It is timely to review the above case having regard to the Special Leave application before the High Court to be heard on 12 March 2010.
The agreed facts
 Rex Noel Thomson contracted mesothelioma as the result of exposure to asbestos in the course of his employment in Queensland between 1947 and 1983. Mr Thomson was a “worker” for the purposes of the legislation applicable from time to time, which was the Workers’ Compensation Act 1916 (Qld), the Workers’ Compensation Act 1990 (Qld), the WorkCover Queensland Act 1996 (Qld), and the Workers’ Compensation and Rehabilitation Act 2003 (Qld). He applied to WorkCover Queensland for payment of compensation in respect of his injury.
 On 18 April 2006 WorkCover paid Mr Thomson the sum of $340,000, being the amount of compensation to which he was entitled under the statutory scheme. On 20 June 2006 Mr Thomson died in consequence of the mesothelioma. He had not commenced any proceeding in relation to any available cause of action concerning his injury and disability.
In brief, WorkCover sought to be indemnified by the defendants for the compensation sum paid. The defendants contended because Mr Thomson predeceased the assessment of damages (judgment) and had not commenced proceedings, that such damages as for pain and suffering, bodily or mental harm or for the curtailment of expectation of life (“General Damages”) were lost and furthermore; the amount of their liability should be limited to the extent of their contribution and not for the whole amount.

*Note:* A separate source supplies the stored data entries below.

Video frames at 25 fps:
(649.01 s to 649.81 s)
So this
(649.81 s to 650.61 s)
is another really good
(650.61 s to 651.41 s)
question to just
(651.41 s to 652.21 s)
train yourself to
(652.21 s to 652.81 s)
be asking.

The death of the worker after compensation was paid, but before recovery pursuant to the indemnity intersected the interpretation of s.207B(7) and s.66 of the Succession Act 1981 (Qld). The practical wrinkle for WorkCover being – if proceedings were commenced by the worker to preserve General Damages they could not be assigned to WorkCover for the purposes of s.207B(7).
The wording of the section prevented WorkCover commencing recovery proceedings, whilst the worker’s proceedings continued. Hence, given the nature of mesothelioma it was invariably the outcome that the worker commenced proceedings before compensation was paid and they predeceased the trial in recovery proceedings brought for indemnity pursuant to s207B(7) by WorkCover.

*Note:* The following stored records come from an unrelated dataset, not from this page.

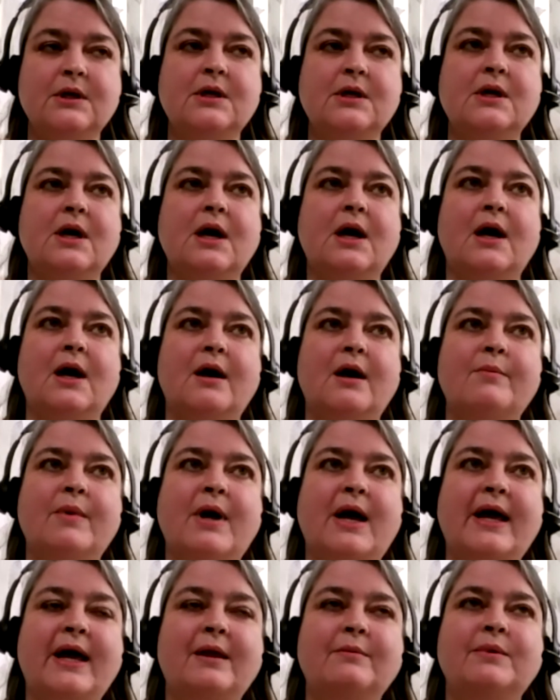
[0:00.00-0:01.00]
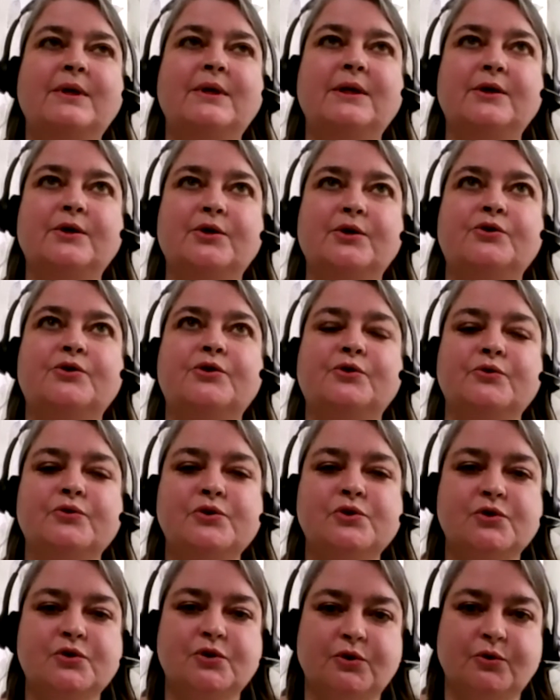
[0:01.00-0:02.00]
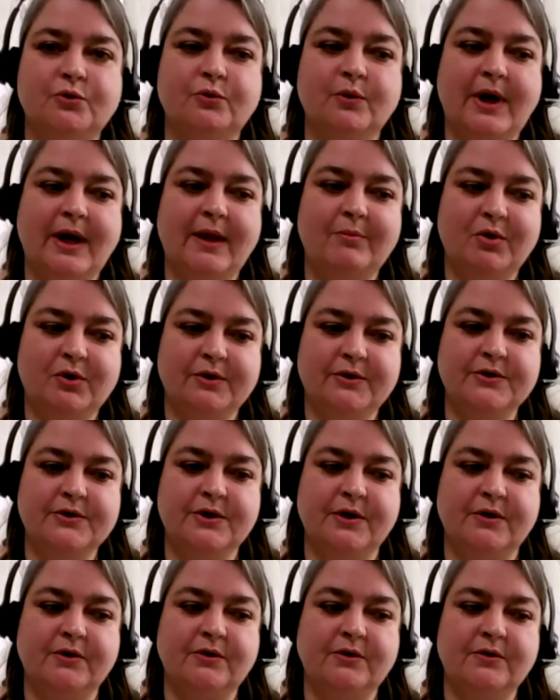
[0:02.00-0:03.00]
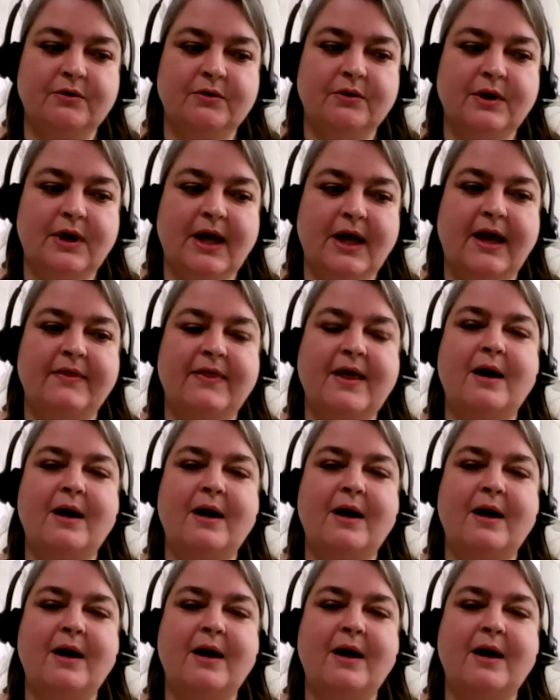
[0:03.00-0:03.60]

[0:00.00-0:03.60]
I had been introduced to a person, and thatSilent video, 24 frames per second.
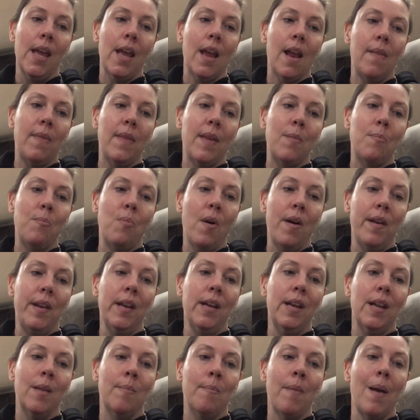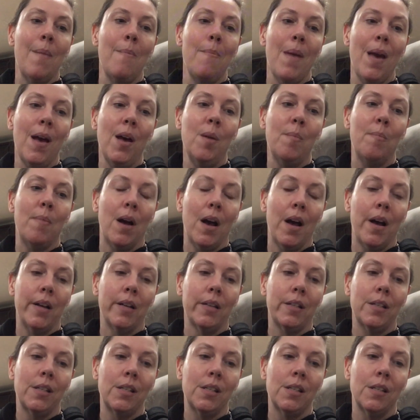and they put it in my
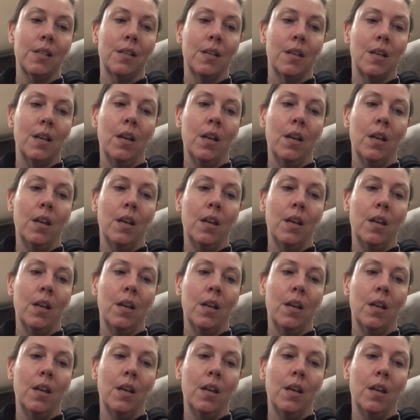mailbox.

The Case Stated posed 4 questions apart from costs in respect of section 207B(7) (formerly 272(7)) of the Workers Compensation and Rehabilitation Act 2003 (Qld), namely:
“1. Whether, upon the proper construction of Section 272(7) of the Workers’ Compensation and Rehabilitation Act 2003 (“the Act”) the damages referred to in the expression “liability for damages” in Section 272(7)(a) refer to damages in an amount to be assessed at the date of trial of or judgment in the proceedings between the Plaintiff (the insurer) and the Defendants or at some (and if so what) other dates?
2. Whether, in the event that each Defendant is liable to the worker, upon the proper construction of Section 272(7) of the Act the indemnity (if any) to which the Plaintiff is entitled against each of the Defendants is limited to that proportion which that Defendant (if liable to the worker) would be required to contribute to an assessment of damages in favour of the worker after taking into account the contributions which would have been required to be made by all tortfeasors (and in particular the other defendant and the workers’ employer)?

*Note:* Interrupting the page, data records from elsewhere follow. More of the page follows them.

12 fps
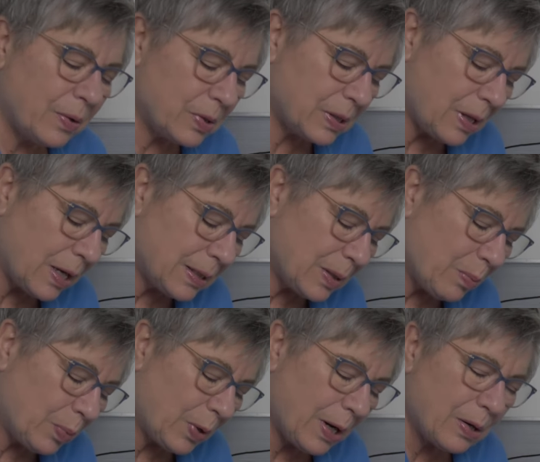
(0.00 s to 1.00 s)
those thoughts
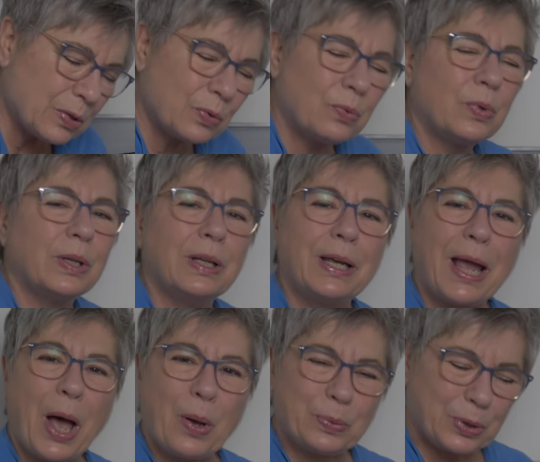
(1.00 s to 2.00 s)
and prayers really
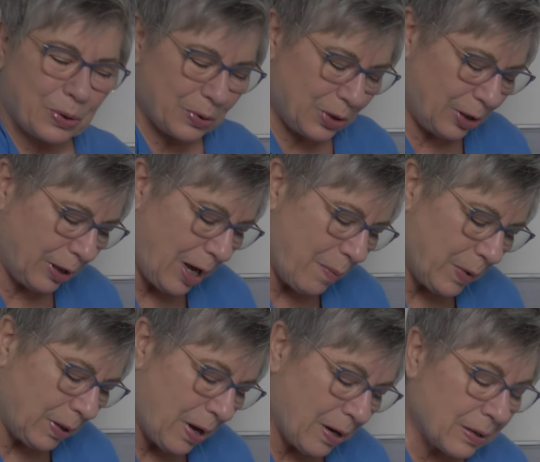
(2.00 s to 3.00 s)
helped her to come
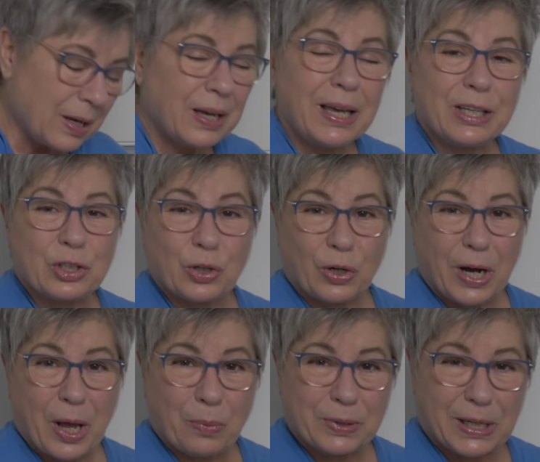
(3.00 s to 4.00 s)
along. It sure
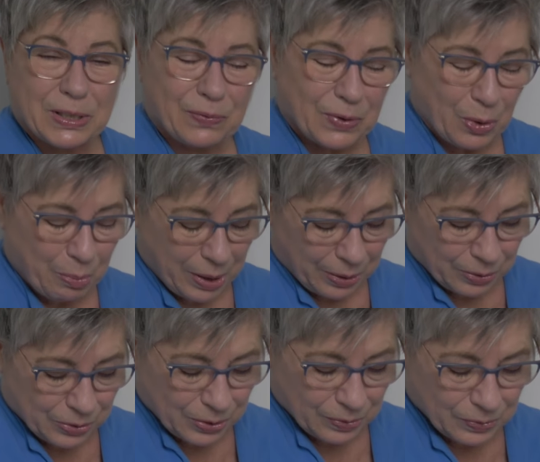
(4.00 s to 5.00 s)
helped us feel
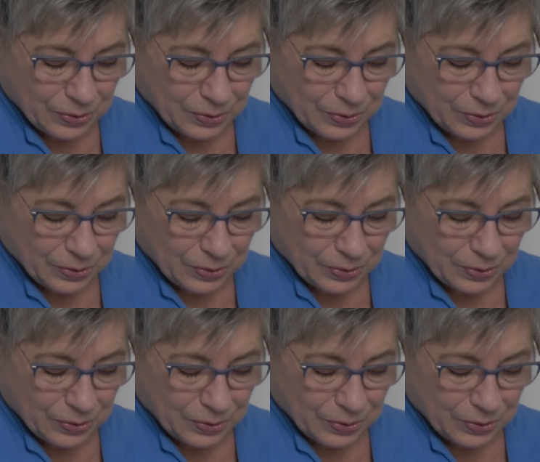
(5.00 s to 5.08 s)
better too.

3. Alternatively to 2, what is the proper construction of the expression “to the extent of that person’s liability of the damages, so far as the amount of damages payable for the injury by that person extends” in Section 272(7)(a) of the Act in relation to the indemnity (if any) to which the Plaintiff is entitled against the Defendants?
4. Is the quantum of the indemnity the Plaintiff is entitled to recover pursuant to Section 207B(7) (previously Section 272(7)) of the Workers’ Compensation and Rehabilitation Act 2003 (Qld) reduced by the operation of Section 66 of the Succession Act if the worker dies after compensation is paid and before the trial of the Plaintiff’s action to recover the indemnity?”